Waves is the first non-horror film from writer/director Trey Edward Shults. His previous film was It Comes at Night, which is definitely a horror movie, and before that came Krisha, a drama about a family unraveling on Thanksgiving—so it’s basically a horror movie. Though Shults’ three movies have drastically different premises, they all share a focus on family. That’s not to say they’re family-friendly: Krisha ends with a disowning and It Comes at Night features some good old-fashioned familicide. Waves isn’t an easy watch either, for various reasons, but it does find Shults at his most hopeful.
The family at the center of Waves is the Williams, and they’re certainly wading through a lot. Tyler is a high school wrestler with a tear in his shoulder and an unplanned pregnancy on his hands; his younger sister Emily is shy, lonely, and feeling unseen; and the father and mother’s approaches to parenting are fruitlessly discordant. When Tyler’s life begins to spiral out of control, no one’s prepared to stop his momentum.

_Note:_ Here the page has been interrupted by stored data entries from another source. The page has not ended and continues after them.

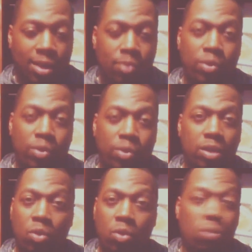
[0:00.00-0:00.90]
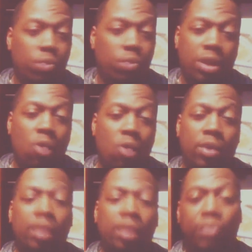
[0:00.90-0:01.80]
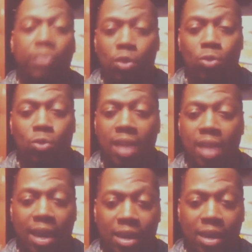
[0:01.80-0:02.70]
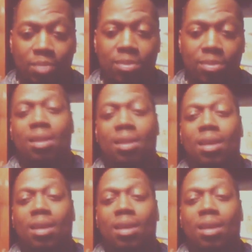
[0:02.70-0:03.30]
we don't want to confuse names.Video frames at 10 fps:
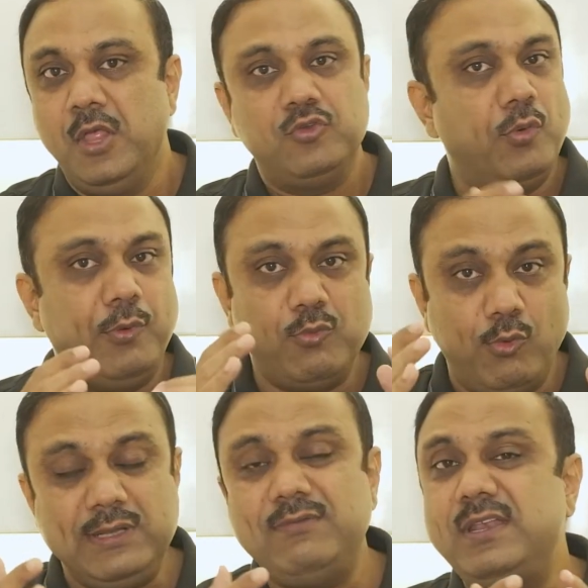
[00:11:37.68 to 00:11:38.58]
So for
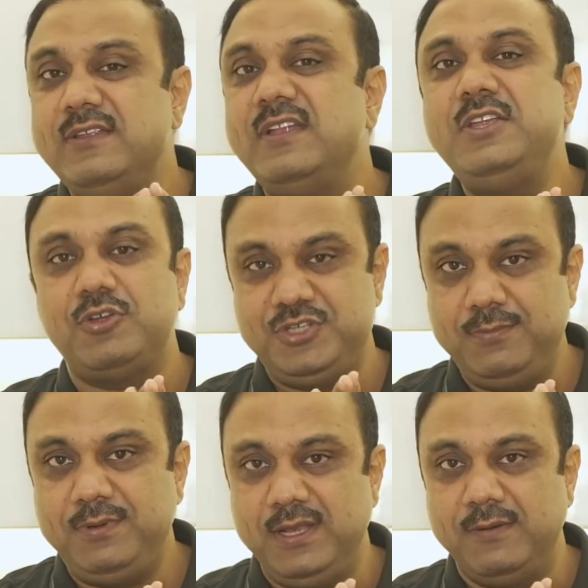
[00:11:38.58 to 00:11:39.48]
whatever reason you are
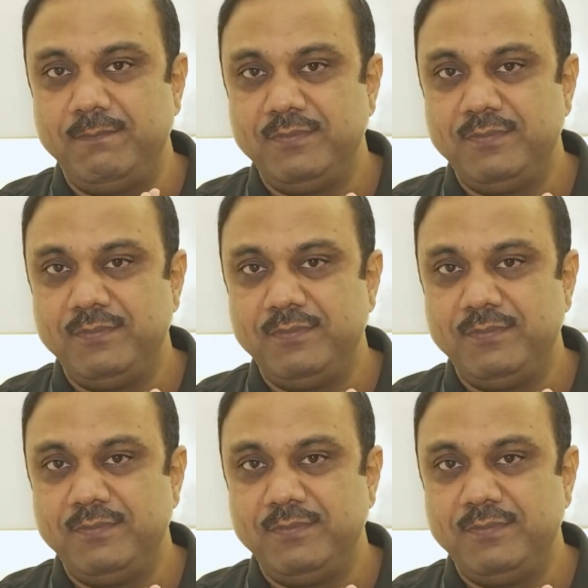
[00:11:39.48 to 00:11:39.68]
shifting,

In contrast to his characters, Shults harnesses the momentum of the spiral, spinning his camera through the chaos with gleeful abandon. He and resident cinematographer Drew Daniels create a visual style quite unlike their previous work. The camera is in constant movement: circling the inside of moving cars, barely keeping the subject in frame as it bounces around a boisterous party, swiveling around spaces with the restrained rule-breaking of someone who knows the rules. The soundtrack and score, alternating between thumping hip-hop classics and throbbing compositions from Trent Reznor and Atticus Ross, ensure that the never-ending momentum is audial as well as visual. It’s propulsive, kinetic filmmaking—life as montage, amplified through speakers.
This does mess with the pacing a bit. Paradoxically, the fever dream of life rushing by makes the movie seem longer: after an hour has passed, it’ll feel like two hours of events have been sped through, leaving you too exhausted for the next hour’s worth of pain. It doesn’t help that Tyler’s character arc in the first half was less an arc than a free fall. His life is almost unbelievably terrible, worsening theatrically without a single moment of self-reflection or thinking twice. When Waves switches protagonists to Emily halfway through and gives her a more well-rounded story, it begins to feel like Tyler only existed as an example—structurally and thematically, Waves illustrates how the best and worst of life can occur simultaneously, and Tyler received only the worst for the purpose of parable. If directors were the gods of their stories, Tyler would be Job.
Eventually, though, Waves’ more relaxed second half circles back to humanizing Tyler. Shults establishes parallels between characters in Emily’s story and characters in Tyler’s, coloring humanity into what were previously narrative sketches of people. Waves is always concerned with universal emotion on an intimate scale—it’s practically Bittersweet: The Movie—but it’s not until the second half that every member of the Williams family gets a dose of sweet with their bitter. Previously, the movie parsed its bitter and sweet between protagonists, which made for more explosive drama but less convincing characters.
It’s an unwieldy movie, to be sure—the visual style becomes less exciting when Waves starts doing right by its characters—but after everything it puts you through, the optimistic notes of its closing feel earned and essential. Waves can perplex in the moment, but when it’s over, its humanistic goal becomes clear. It’s the cinematic version of finding meaning in past trauma during a protracted therapy session. Walk out the door revitalized.